- _About this task_
Skip the images and copy each record exactly as written.

- _Dataset entries_
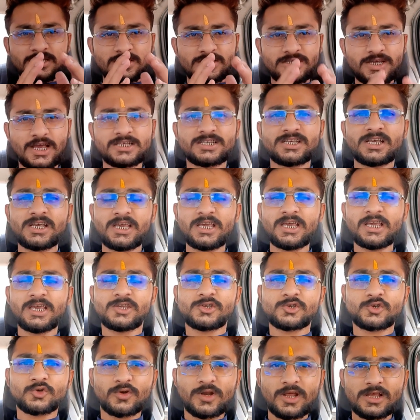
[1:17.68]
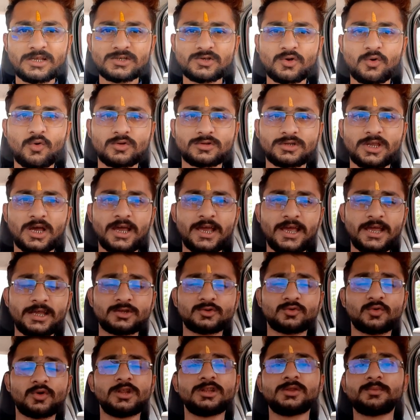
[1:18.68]
जैसे ही इंश्योरेंस होता है
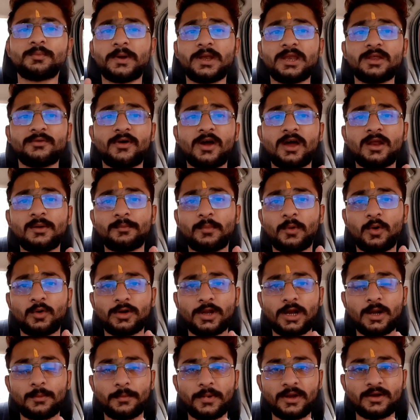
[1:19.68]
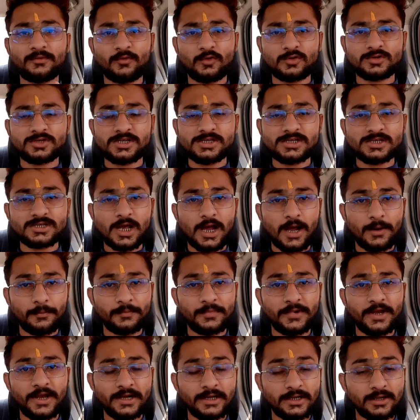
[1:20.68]
तुरंत परिवहन पोर्टल पर वो चीज़
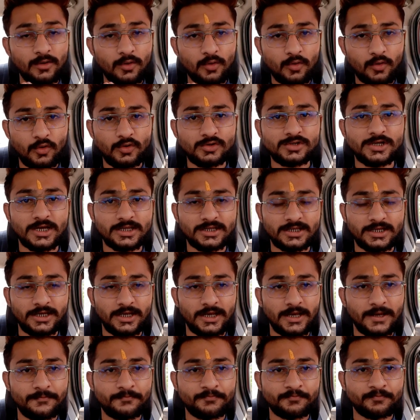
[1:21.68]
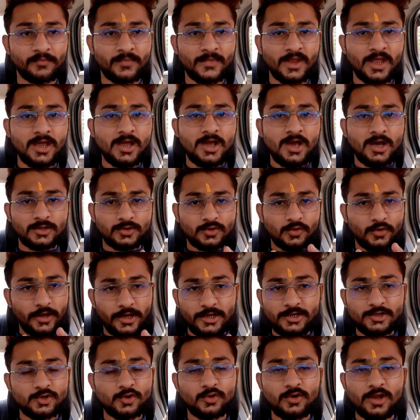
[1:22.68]
अपडेट हो जाती है तो
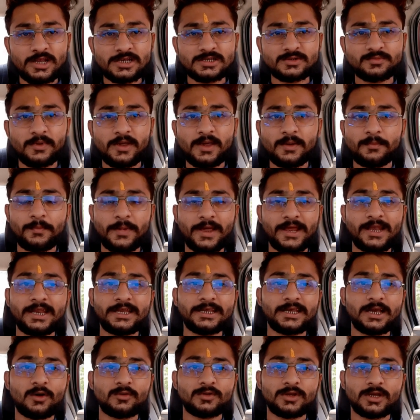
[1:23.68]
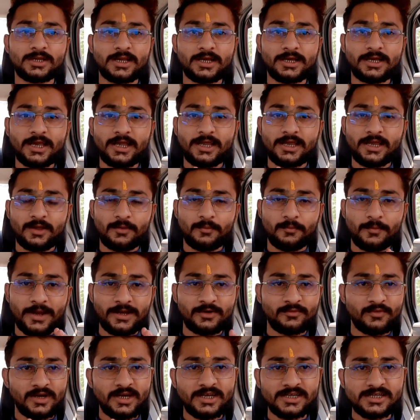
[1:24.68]
इंश्योरेंस में पहले क्या होता था कि
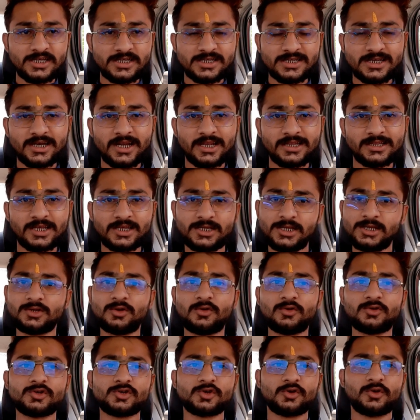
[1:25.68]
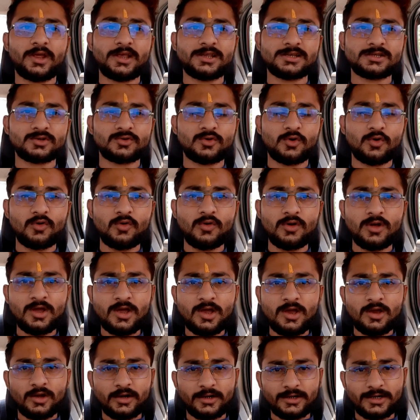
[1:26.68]
मैनुअली चीज़ें डलती थी तो इंश्योरेंस को
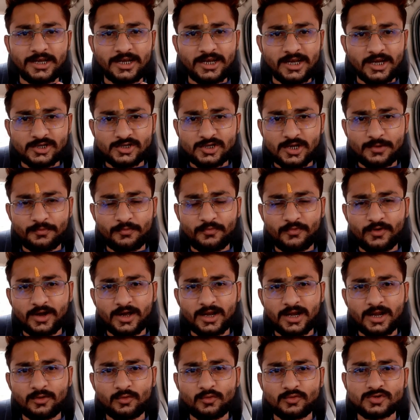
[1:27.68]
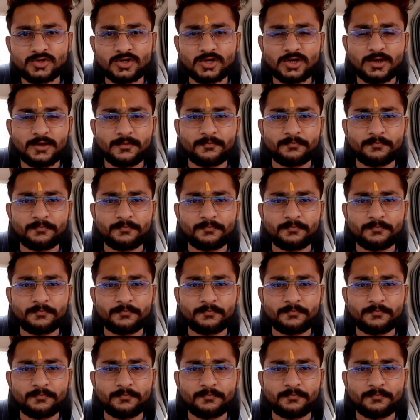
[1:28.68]
डीलरशिप वगैरह कुछ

- _Result of this task_
[1:17.68]
[1:18.68]
जैसे ही इंश्योरेंस होता है
[1:19.68]
[1:20.68]
तुरंत परिवहन पोर्टल पर वो चीज़
[1:21.68]
[1:22.68]
अपडेट हो जाती है तो
[1:23.68]
[1:24.68]
इंश्योरेंस में पहले क्या होता था कि
[1:25.68]
[1:26.68]
मैनुअली चीज़ें डलती थी तो इंश्योरेंस को
[1:27.68]
[1:28.68]
डीलरशिप वगैरह कुछ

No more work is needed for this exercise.